Ask HN: Have you used or wrote custom software for use within your friend group? - yeahman
I am an active member in a number of overlapping friend groups. Some as small as 3 best friends, others are 10ish people we go on holidays with.<p>I was thinking has anyone set up or even better wrote software&#x2F; systems where the use case is private usage by a group of friends?<p>I have had two ideas, but looking for stories and inspiration.<p>My first is a holiday planner that we can fully customise to our process of planning a holiday, this would save links  and discussions all over WhatsApp&#x2F;discord&#x2F; google sheets&#x2F; you name it.<p>The second is a private photo server we can run. Have tools that help migrate photos onto our servers and have a convenient way to tag them (people, event etc) in a few sittings. Then have a nice ui with a filter for those tags.<p>What do you guys think?
======
TallGuyShort
I've never gone as far as what I would consider "writing software". Whenever
I've seen something software would easily solve, it's been easy to hack
together with some off-the-shelf tools. Several times I've set up Google Forms
(or just had everyone edit a spreadsheet directly) to collect input and then
sent the CSV to a little Python script that solved some problem.
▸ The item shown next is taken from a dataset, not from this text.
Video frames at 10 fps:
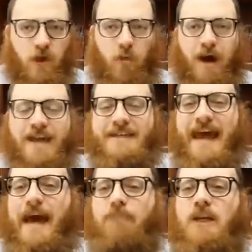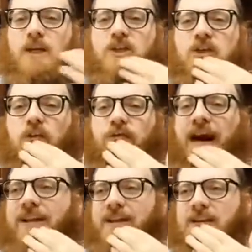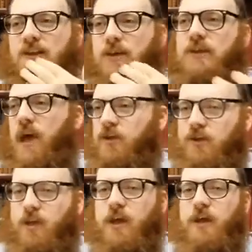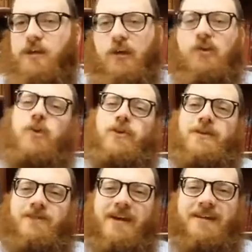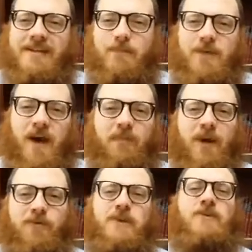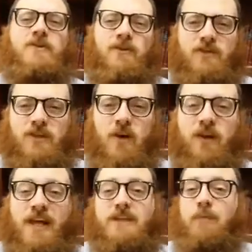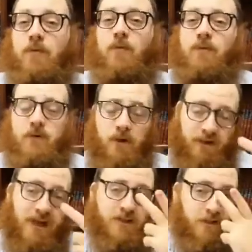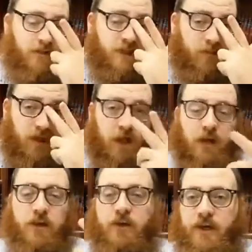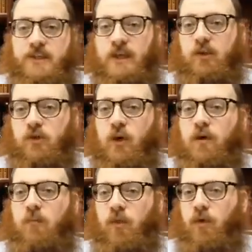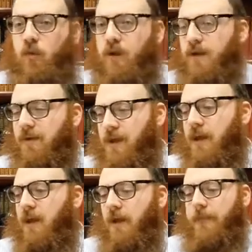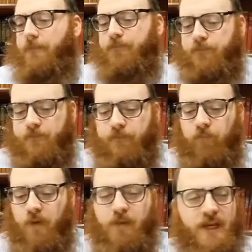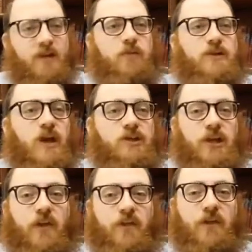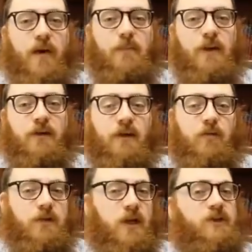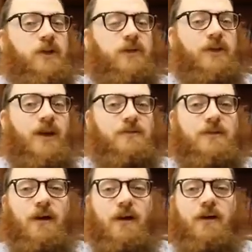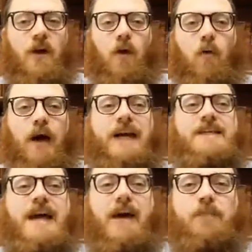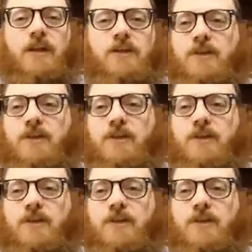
Why is happiness so vital and so essential? In truth, it's a very deep topic, really deserves its own class, and maybe we'll do a class on Simcha and Chassidic joy, more than one maybe. But here we're touching on the topic. Here we're touching on the idea. Why is happiness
Probably my favorite was when my parents decided to pre-bequeath a bunch of
their books, movies, and other items they thought their children would like to
keep and weren't worth selling. I had everyone enter their prioritized
preferences on hundreds of items, and implemented a little algorithm to give
people their first preference, with preference towards people that desired
fewer things. Saved my parents a lot of overhead and everyone was happy with
the result.

------
eitland
Edit: First of all - great idea!

At a time when I was incredibly frustrating with our time sheets system at
work I started working on a new one. I never got anyone to test it out and it
was never finished, but I gutted it and reused the login parts to create a
system that friends of mine and I used to sign up for shared tasks.

Then I began realizing how amazingly unsecure it was (cheap hosting, no code
reviews, slow patching - at that point I had way too much on my plate). I was
almost begging them to replace it with something supported.

It was great fun to create something that was used regularly over time by more
than 100 users but (edit: given the circumstances) also a great relief to get
it away.

Today I'm also wishing to create a photo sharing solution. I'll probably try
to make it on Google Cloud or Azure this time.